[DATASET]:
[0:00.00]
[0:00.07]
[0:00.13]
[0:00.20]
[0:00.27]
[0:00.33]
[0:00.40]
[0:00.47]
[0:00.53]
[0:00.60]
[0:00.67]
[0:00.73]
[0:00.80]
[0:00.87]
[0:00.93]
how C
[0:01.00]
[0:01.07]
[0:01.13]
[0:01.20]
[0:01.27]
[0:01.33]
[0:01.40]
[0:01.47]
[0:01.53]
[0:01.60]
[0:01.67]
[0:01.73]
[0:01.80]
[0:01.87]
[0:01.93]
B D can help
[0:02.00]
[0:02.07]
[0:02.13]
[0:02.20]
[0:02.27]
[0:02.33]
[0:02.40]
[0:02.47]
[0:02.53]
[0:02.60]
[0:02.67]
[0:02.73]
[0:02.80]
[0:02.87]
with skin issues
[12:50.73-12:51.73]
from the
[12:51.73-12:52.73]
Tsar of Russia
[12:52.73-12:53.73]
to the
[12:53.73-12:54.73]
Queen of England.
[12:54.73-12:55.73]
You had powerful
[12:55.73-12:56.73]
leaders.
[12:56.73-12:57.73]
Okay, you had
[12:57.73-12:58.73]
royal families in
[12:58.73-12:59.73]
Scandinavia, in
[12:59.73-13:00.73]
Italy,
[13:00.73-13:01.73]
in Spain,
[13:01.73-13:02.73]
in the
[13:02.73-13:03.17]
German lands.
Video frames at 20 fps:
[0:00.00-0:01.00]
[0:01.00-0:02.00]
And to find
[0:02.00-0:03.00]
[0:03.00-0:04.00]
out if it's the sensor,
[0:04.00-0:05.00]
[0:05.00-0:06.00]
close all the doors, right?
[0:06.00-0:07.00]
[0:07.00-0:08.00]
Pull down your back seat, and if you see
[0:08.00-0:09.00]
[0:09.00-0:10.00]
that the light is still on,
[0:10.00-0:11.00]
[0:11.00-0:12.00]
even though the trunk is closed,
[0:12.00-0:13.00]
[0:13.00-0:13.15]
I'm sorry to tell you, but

[WHAT NEEDS TO BE DONE]: Your answer must be the complete listing, retyped exactly.

[ANSWER BELOW]:
[0:00.00]
[0:00.07]
[0:00.13]
[0:00.20]
[0:00.27]
[0:00.33]
[0:00.40]
[0:00.47]
[0:00.53]
[0:00.60]
[0:00.67]
[0:00.73]
[0:00.80]
[0:00.87]
[0:00.93]
how C
[0:01.00]
[0:01.07]
[0:01.13]
[0:01.20]
[0:01.27]
[0:01.33]
[0:01.40]
[0:01.47]
[0:01.53]
[0:01.60]
[0:01.67]
[0:01.73]
[0:01.80]
[0:01.87]
[0:01.93]
B D can help
[0:02.00]
[0:02.07]
[0:02.13]
[0:02.20]
[0:02.27]
[0:02.33]
[0:02.40]
[0:02.47]
[0:02.53]
[0:02.60]
[0:02.67]
[0:02.73]
[0:02.80]
[0:02.87]
with skin issues
[12:50.73-12:51.73]
from the
[12:51.73-12:52.73]
Tsar of Russia
[12:52.73-12:53.73]
to the
[12:53.73-12:54.73]
Queen of England.
[12:54.73-12:55.73]
You had powerful
[12:55.73-12:56.73]
leaders.
[12:56.73-12:57.73]
Okay, you had
[12:57.73-12:58.73]
royal families in
[12:58.73-12:59.73]
Scandinavia, in
[12:59.73-13:00.73]
Italy,
[13:00.73-13:01.73]
in Spain,
[13:01.73-13:02.73]
in the
[13:02.73-13:03.17]
German lands.
Video frames at 20 fps:
[0:00.00-0:01.00]
[0:01.00-0:02.00]
And to find
[0:02.00-0:03.00]
[0:03.00-0:04.00]
out if it's the sensor,
[0:04.00-0:05.00]
[0:05.00-0:06.00]
close all the doors, right?
[0:06.00-0:07.00]
[0:07.00-0:08.00]
Pull down your back seat, and if you see
[0:08.00-0:09.00]
[0:09.00-0:10.00]
that the light is still on,
[0:10.00-0:11.00]
[0:11.00-0:12.00]
even though the trunk is closed,
[0:12.00-0:13.00]
[0:13.00-0:13.15]
I'm sorry to tell you, but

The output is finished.